Stored data entries:

=== Section Start ===

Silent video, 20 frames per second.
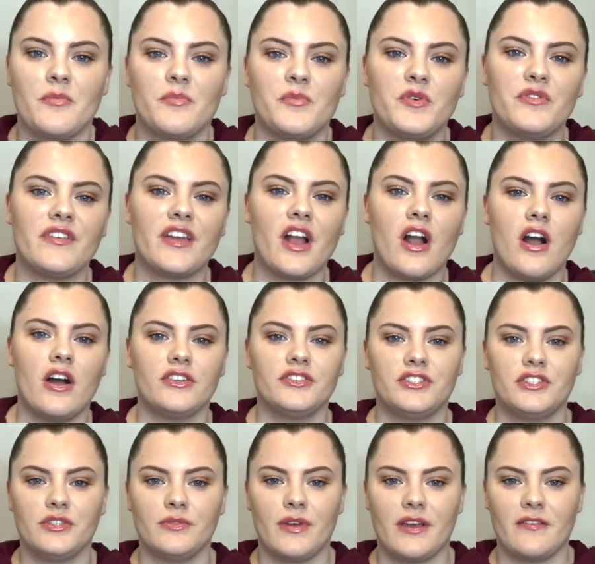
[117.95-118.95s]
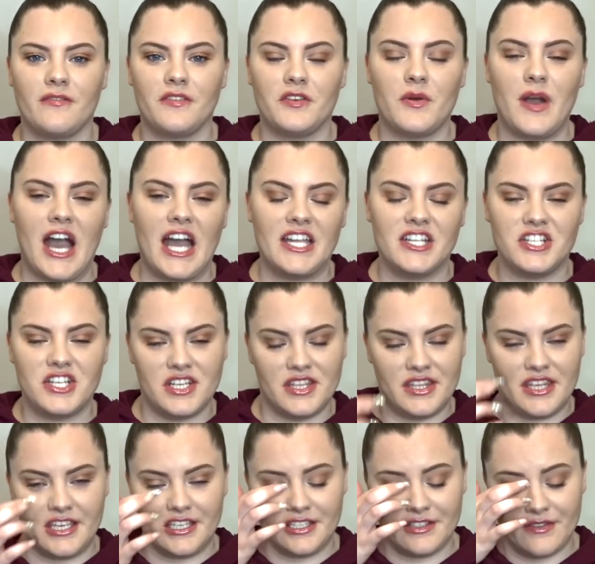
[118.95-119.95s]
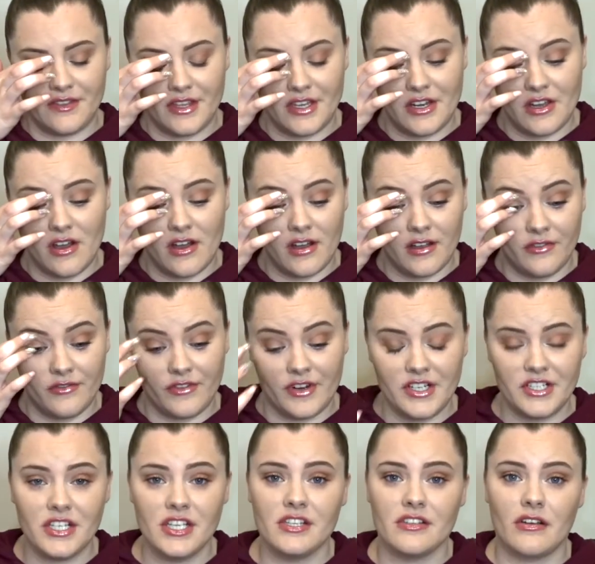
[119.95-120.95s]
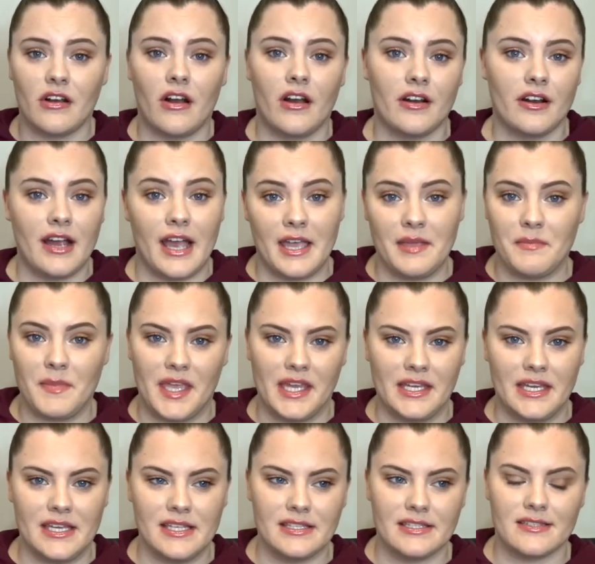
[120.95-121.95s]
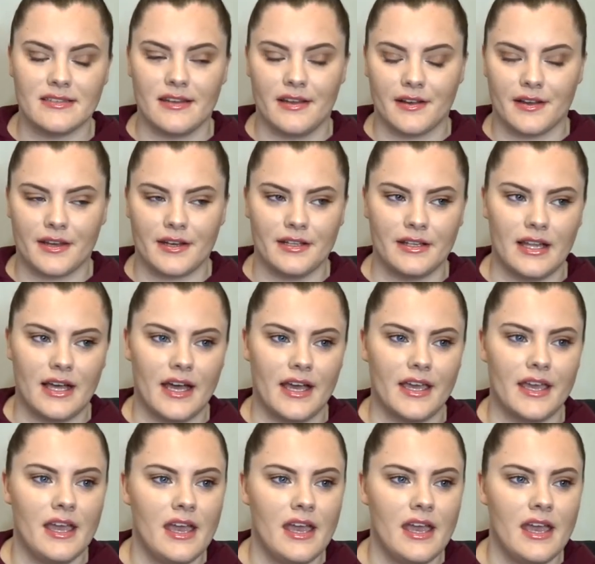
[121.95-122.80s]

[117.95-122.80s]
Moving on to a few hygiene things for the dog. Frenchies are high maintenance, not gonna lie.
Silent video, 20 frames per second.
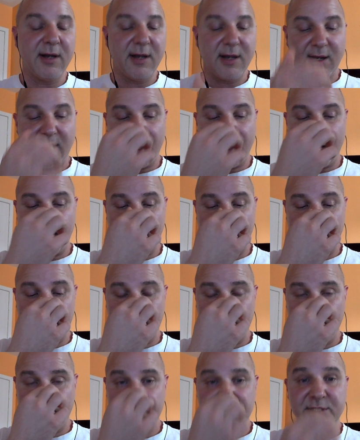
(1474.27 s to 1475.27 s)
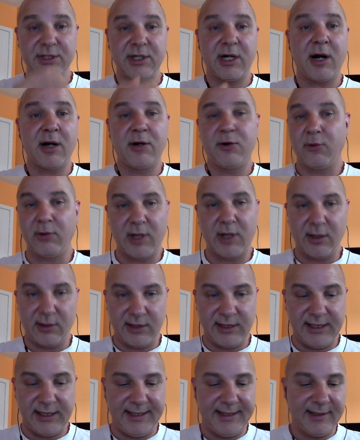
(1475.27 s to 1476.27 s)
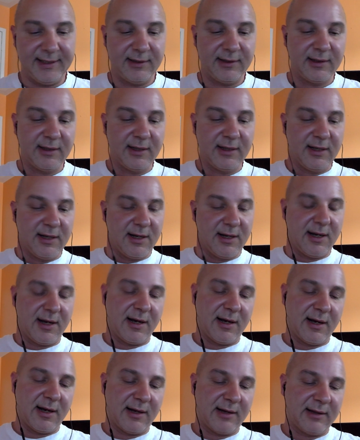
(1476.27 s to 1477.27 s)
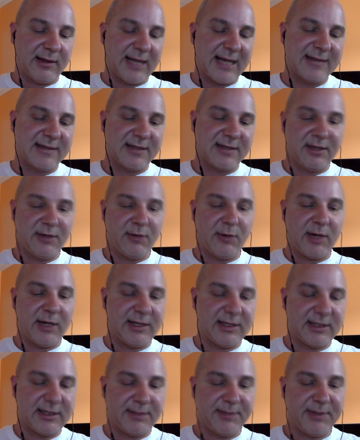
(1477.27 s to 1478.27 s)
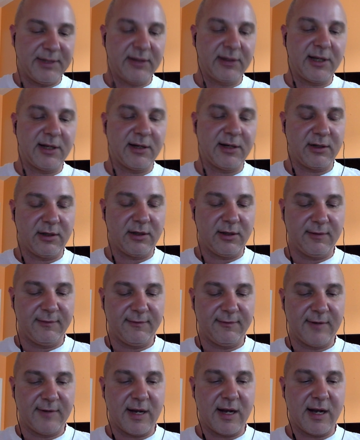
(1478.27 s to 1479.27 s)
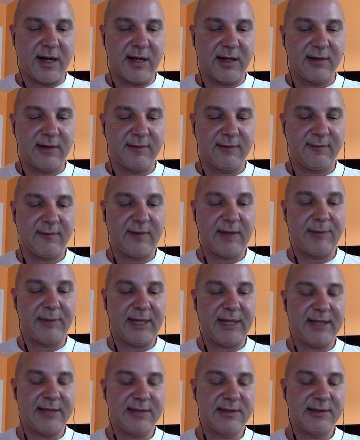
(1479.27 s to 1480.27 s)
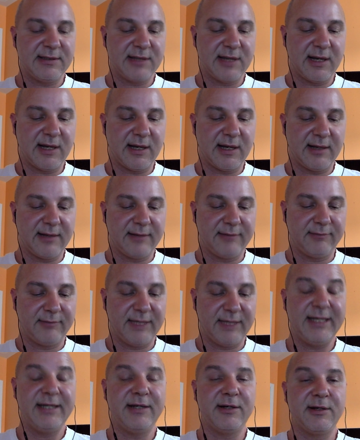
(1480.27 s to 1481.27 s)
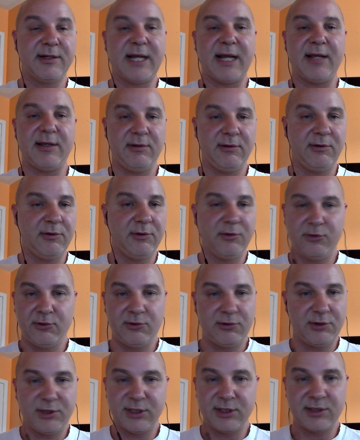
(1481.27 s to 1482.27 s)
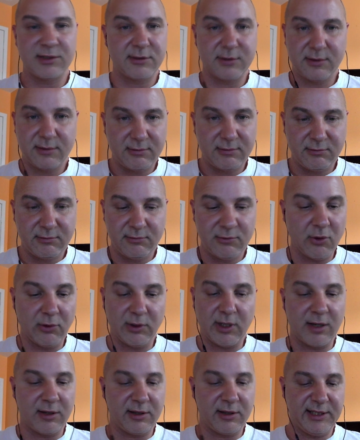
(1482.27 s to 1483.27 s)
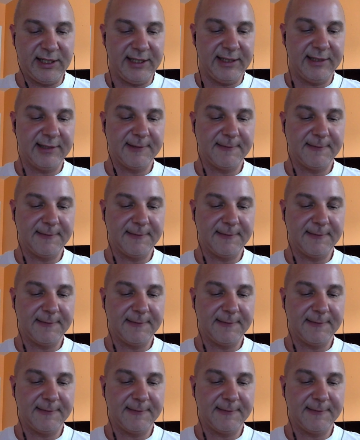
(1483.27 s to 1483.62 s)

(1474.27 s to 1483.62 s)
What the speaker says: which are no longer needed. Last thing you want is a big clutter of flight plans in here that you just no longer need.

=== Section End ===
=== Section Start ===

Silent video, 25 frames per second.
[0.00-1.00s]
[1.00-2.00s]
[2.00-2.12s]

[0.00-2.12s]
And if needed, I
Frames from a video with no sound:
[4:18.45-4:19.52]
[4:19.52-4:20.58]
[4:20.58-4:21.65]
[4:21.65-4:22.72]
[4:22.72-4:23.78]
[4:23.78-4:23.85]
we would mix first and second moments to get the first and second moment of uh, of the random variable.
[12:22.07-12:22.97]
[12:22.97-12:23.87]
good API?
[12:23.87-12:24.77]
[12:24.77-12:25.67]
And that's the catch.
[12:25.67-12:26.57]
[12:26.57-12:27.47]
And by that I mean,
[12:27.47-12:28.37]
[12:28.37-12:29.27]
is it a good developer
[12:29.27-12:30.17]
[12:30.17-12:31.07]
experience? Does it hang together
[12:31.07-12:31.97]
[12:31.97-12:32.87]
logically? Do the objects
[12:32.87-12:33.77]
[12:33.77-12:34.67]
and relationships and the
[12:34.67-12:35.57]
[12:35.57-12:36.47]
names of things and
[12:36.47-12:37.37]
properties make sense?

=== Section End ===
=== Section Start ===

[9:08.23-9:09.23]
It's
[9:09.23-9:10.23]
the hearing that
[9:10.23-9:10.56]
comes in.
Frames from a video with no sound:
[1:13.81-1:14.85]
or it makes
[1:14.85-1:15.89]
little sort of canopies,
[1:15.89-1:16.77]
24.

=== Section End ===

WHAT IS NEEDED:
Would you retype exactly the lines above, from the line with "[1.00-2.00s]" to the line with "[4:22.72-4:23.78]", with both end lines kept and nothing more?

WRITTEN SOLUTION:
[1.00-2.00s]
[2.00-2.12s]

[0.00-2.12s]
And if needed, I
Frames from a video with no sound:
[4:18.45-4:19.52]
[4:19.52-4:20.58]
[4:20.58-4:21.65]
[4:21.65-4:22.72]
[4:22.72-4:23.78]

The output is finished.